"Biraz Asker Ruhluyum"

Gençliğinizde akrobatik gösterilerle minareye çıkıp insanların yüreğini ağzına getiriyordunuz. Ya şimdi?

Vazifem, sorumluluğum, yaşım bunlarla mütenasip değildir. Zaten bunları 17 yaşına kadar yaşadım. Ağaçların başlarına çıkardım, hiç kimsenin çıkamayacağı minarenin şerefesi etrafında gezerdim. Şimdi bile anlatınca insanların başı dönüyor.

İnsanları heyecanlandırmak hoşunuza mı giderdi?

O çocukluk herhalde, bilemem. Barfiks de yapardım.

Hayatınızda biraz tuhaf, ilginç çok olay var. Hacda sabah namazı için çıktığınız ikinci kat mahfilde şeytan sizden kendinizi aşağı atmanızı istiyor. Şeytan size ne yapmak istemiş olabilir?

Nefsin, böyle her zaman ''şunu yap, bunu yap'' dürtüleri olabilir. Biz mümin olarak, inanmayanları duymadığı şekilde bu vesvesenin aydınlık dünyamıza müdahale olduğunu söyleyebiliriz.

İmam Gazali de, Nizamiye medreselerinde, şöhretinin zirvesinde olduğu bir dönemde vesveseye düşmüş, 11 yıl Emeviye Camii minaresinin odasında çile geçirmişti. Said-i Nursi aynı şekilde mezarlıklarda, mağaralarda kaldı. Bu tür şeyler, yorumcular tarafından ''Misyon sahibi insanların kaderi'' olarak değerlendiriliyor. Kendinizi bu insanlara benzettiğiniz oldu mu?

Estağfirullah. Bunun benim için düşünülmesine katılamam.

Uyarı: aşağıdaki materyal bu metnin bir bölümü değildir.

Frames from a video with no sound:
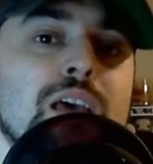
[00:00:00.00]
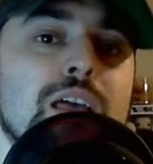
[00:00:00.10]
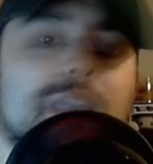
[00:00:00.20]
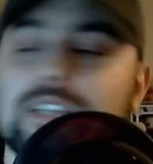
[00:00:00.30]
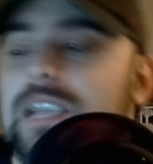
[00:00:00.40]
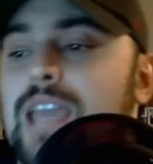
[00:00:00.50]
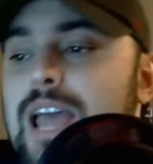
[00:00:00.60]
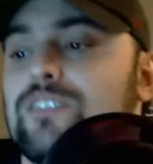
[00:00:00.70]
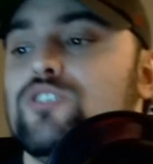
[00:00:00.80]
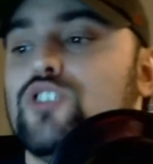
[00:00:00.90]
Like I said,
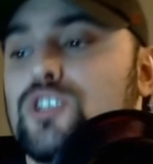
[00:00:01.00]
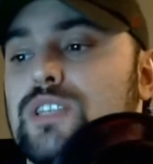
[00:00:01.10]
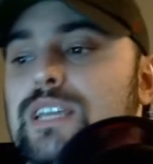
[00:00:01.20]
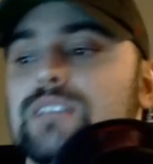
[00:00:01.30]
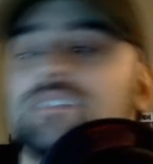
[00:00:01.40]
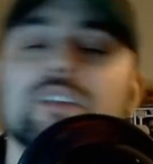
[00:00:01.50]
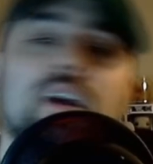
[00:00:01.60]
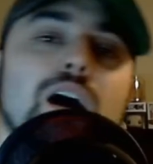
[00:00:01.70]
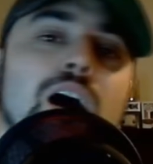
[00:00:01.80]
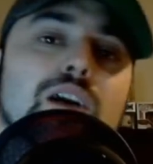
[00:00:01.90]
Kenta just needs
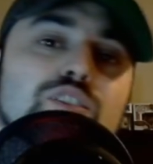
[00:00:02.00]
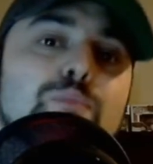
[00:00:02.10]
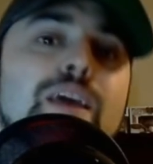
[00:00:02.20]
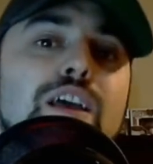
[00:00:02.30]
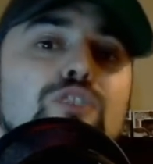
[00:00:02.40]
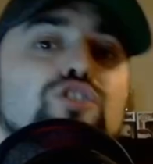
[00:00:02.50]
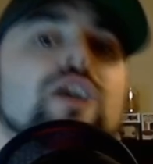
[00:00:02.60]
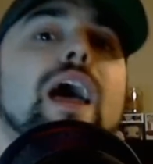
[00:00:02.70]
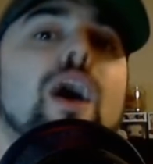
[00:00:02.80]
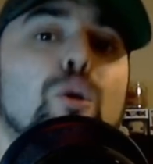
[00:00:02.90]
uh, some
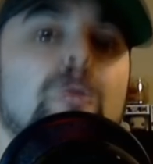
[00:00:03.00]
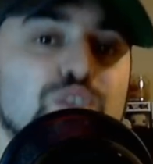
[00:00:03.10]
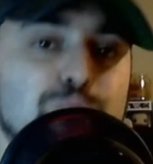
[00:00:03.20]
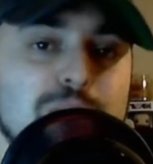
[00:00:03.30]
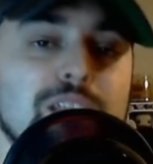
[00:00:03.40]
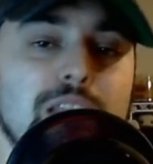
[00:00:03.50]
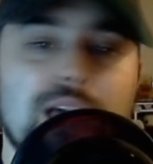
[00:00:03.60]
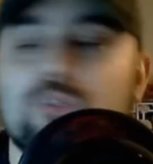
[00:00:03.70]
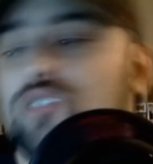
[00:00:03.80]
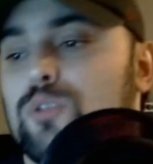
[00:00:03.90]
English help and speaking the
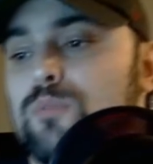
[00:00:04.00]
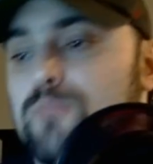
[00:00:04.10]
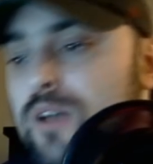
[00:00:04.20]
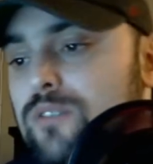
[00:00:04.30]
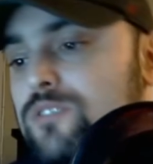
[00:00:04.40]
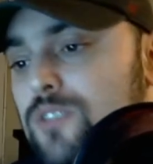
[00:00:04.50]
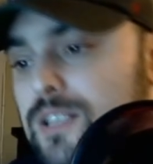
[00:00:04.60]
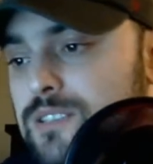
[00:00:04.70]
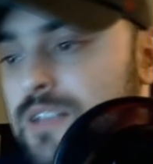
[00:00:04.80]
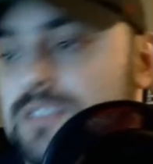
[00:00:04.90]
language a little bit better. So
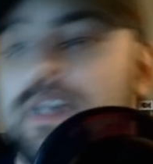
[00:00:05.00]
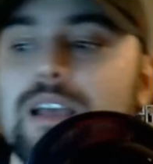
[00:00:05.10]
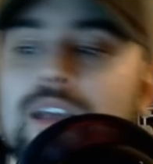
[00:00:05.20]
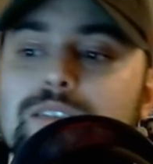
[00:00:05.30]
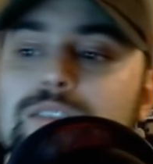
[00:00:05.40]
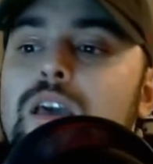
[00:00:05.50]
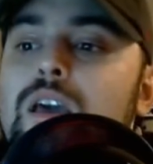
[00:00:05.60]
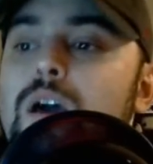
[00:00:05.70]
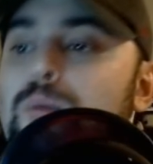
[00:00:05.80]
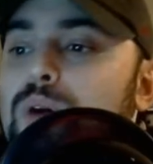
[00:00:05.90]
that's that's that, guys.
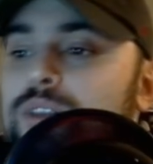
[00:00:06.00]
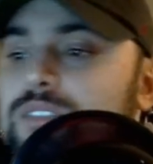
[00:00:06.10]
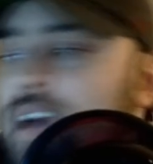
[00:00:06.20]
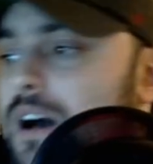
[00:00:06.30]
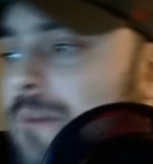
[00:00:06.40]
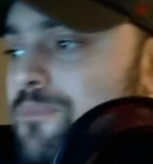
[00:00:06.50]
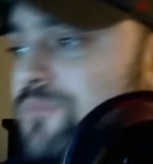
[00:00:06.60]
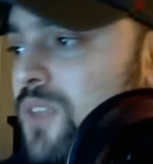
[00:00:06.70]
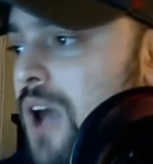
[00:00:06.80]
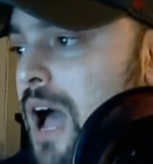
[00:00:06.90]
But um,
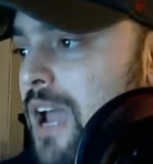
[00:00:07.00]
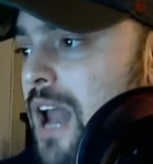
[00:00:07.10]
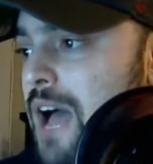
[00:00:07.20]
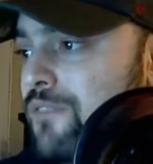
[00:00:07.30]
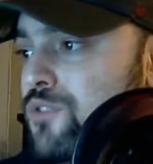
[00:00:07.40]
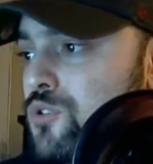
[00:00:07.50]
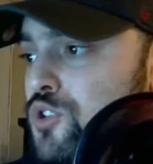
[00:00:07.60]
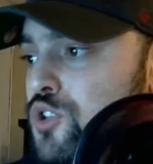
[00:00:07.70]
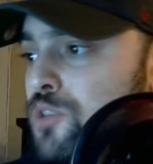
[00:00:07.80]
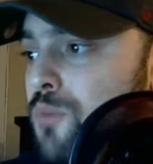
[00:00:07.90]
I'm going to have
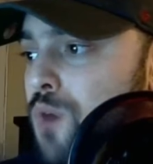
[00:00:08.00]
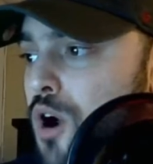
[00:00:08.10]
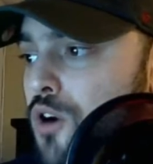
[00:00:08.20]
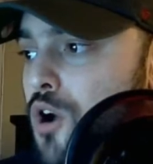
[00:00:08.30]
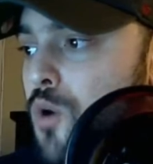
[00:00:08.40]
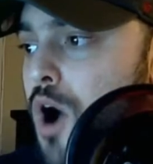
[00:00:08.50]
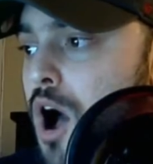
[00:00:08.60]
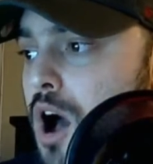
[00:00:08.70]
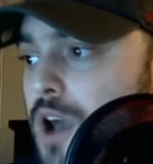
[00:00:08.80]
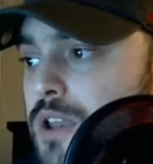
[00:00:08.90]
news tomorrow
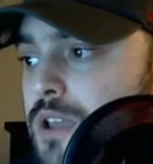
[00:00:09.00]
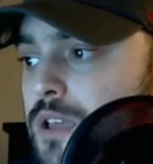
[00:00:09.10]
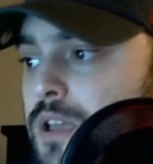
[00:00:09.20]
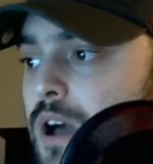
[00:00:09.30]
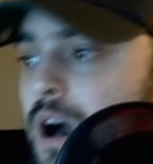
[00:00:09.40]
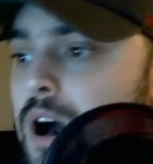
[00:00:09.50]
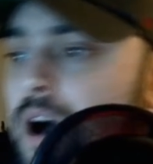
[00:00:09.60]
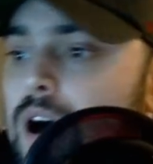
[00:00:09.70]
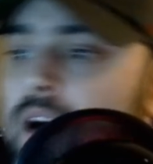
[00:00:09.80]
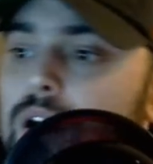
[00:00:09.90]
on
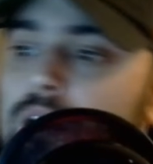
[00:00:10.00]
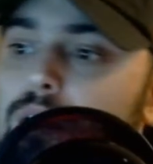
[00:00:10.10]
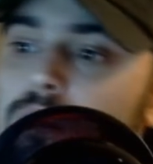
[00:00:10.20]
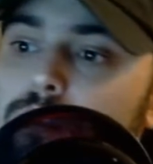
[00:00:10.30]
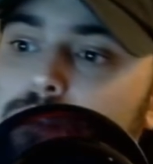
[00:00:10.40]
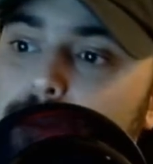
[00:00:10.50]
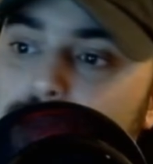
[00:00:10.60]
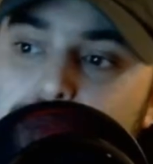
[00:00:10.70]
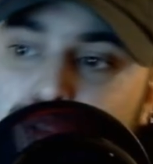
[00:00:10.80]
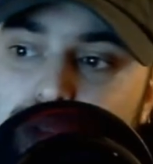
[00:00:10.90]
uh,
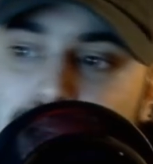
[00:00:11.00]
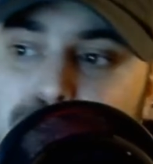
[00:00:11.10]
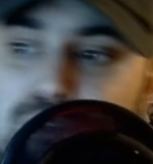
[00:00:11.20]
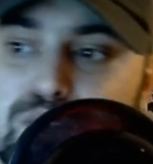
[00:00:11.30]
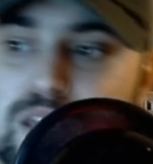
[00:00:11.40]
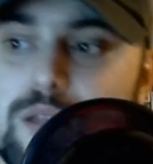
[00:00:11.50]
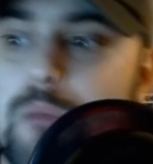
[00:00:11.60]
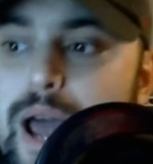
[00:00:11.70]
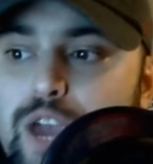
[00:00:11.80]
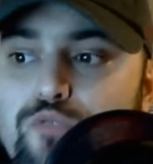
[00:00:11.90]
WWE 2K15,
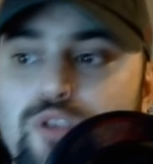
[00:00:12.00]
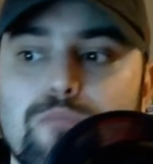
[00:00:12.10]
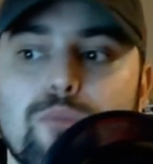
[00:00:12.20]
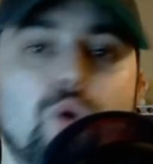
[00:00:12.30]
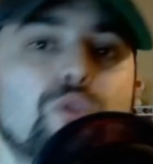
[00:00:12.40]
my career mode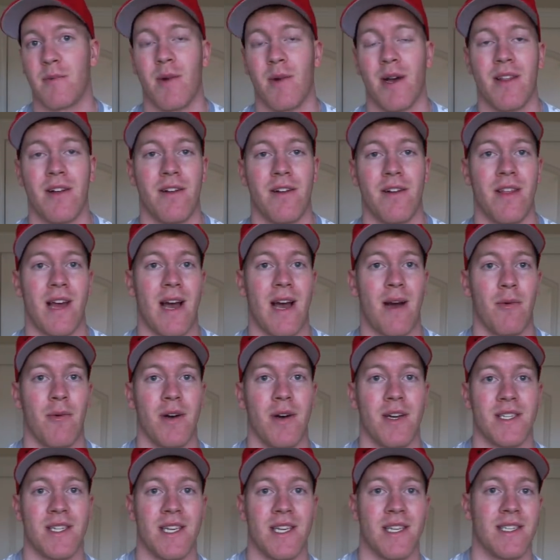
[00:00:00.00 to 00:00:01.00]
whether that
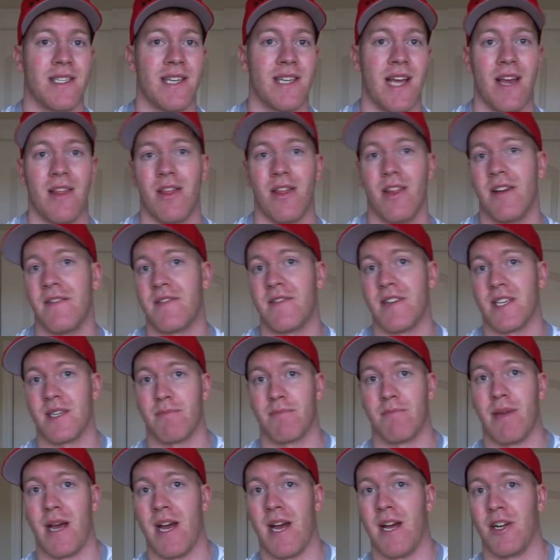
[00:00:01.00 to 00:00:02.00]
was his deadlift, his
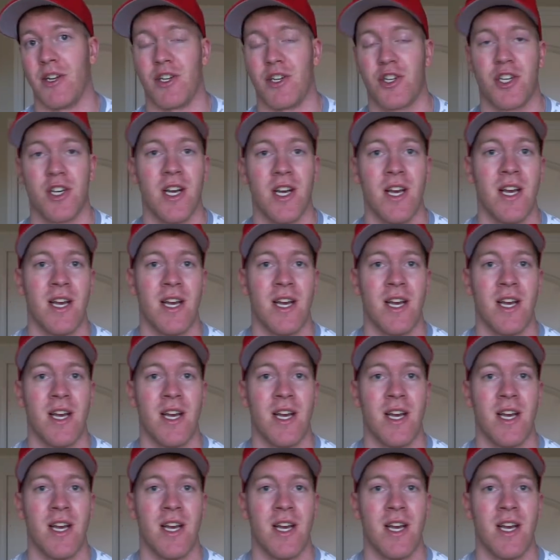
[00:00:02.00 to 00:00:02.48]
bench,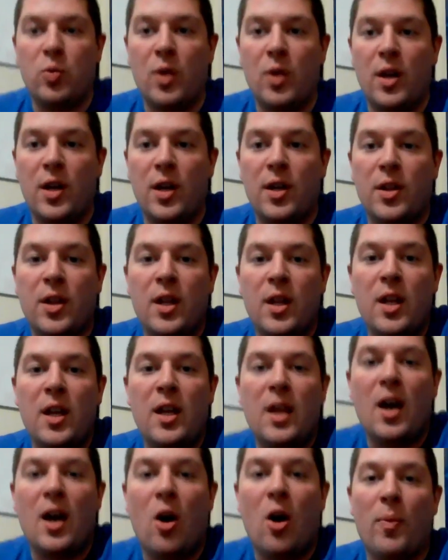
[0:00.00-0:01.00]
with,
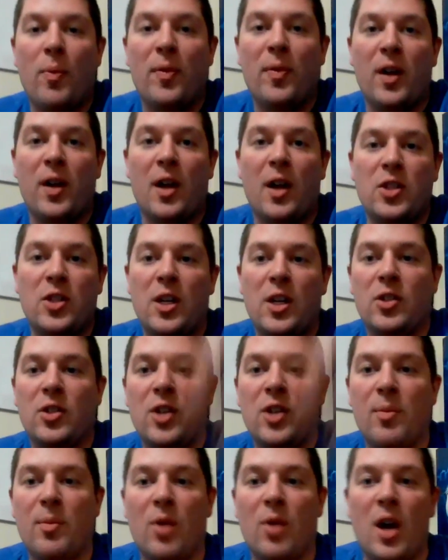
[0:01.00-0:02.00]
hopefully I say his
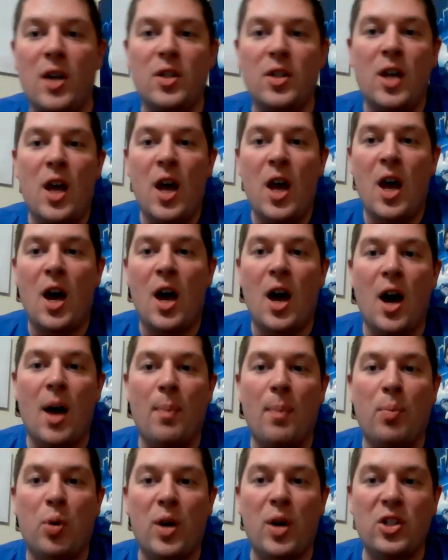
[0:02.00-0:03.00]
name right,
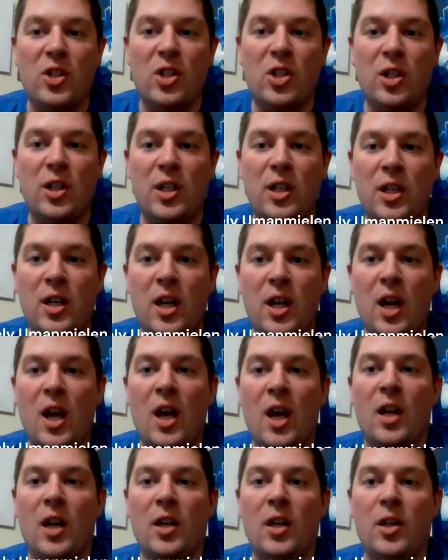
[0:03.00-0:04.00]
Princely
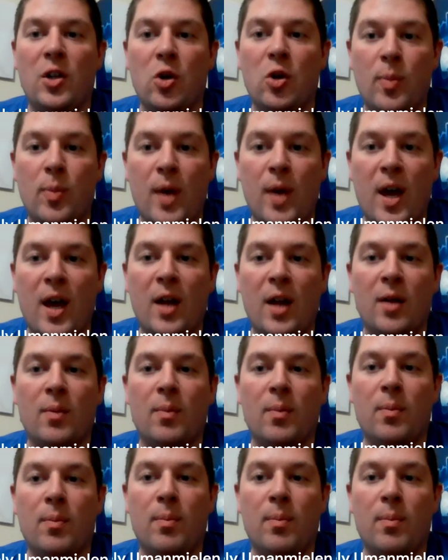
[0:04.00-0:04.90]
Umanmielen,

Benim o dürtüleri algılayışım farklıydı. Hiç intiharı düşünmeyen bir insan olarak ''hele şuradan kendini at'' gibi bir duygu içimi sardı. Öyle olunca ben geri çekildim. İki adım ötede, benden hiç ayrılmayan, benden yaşlı bir arkadaşımıza baktım, o da geriye çekildi aynı anda. Bunu izah etmek çok zordur.

Kendinizi tahlil ettiniz mi? Bir suçluluk duygusu olabilir mi?

Kabe'de Cenab-ı Hak günahlarımıza kefaret yapar. Orası bir arınma çeşmesi. Şeytanın muzur maniler olur. Şeytanlar o hizmetin hadimleriyle (hizmet gören) çok uğraşır.

Ama şeytan neden sizinle uğraşıyor?

Belki beni olduğundan fazla görüyordur.

Yine hacda lokantaya gidiyorsunuz. Hiç kimsenin duymadığı pis kokular sizin peşinizden geliyor. Bu size göre manevi bir ikaz. Çünkü yemek yemek için harem iklimini terk etmişsiniz. Yemek yemek çok doğal bir ihtiyaç değil mi? Neden bu yüzden cezalandırıldığınızı düşündünüz?

Yani o işin yorumu. Başka şey de olabilir. İlk haccımdı. Hep istiyordum ki Harem-i Şerif'te kalayım, çok ibadet edeyim. O kadar zaman içinde bir kere evde kaldım. Kumların üzerinde kalıyor, bir yumurta, bir bisküviyle yani kalori ölçüleri içerisinde gıdamı alıp vazifeme devam ediyordum. Her nasılsa içime birden bir kebap yeme arzusu düştü. Öyle bir menkibede (bir kimsenin fazilet ve meziyetini gösteren yazı) bilirim, yani böyle bir şeyden vazgeçirilmiş birisi.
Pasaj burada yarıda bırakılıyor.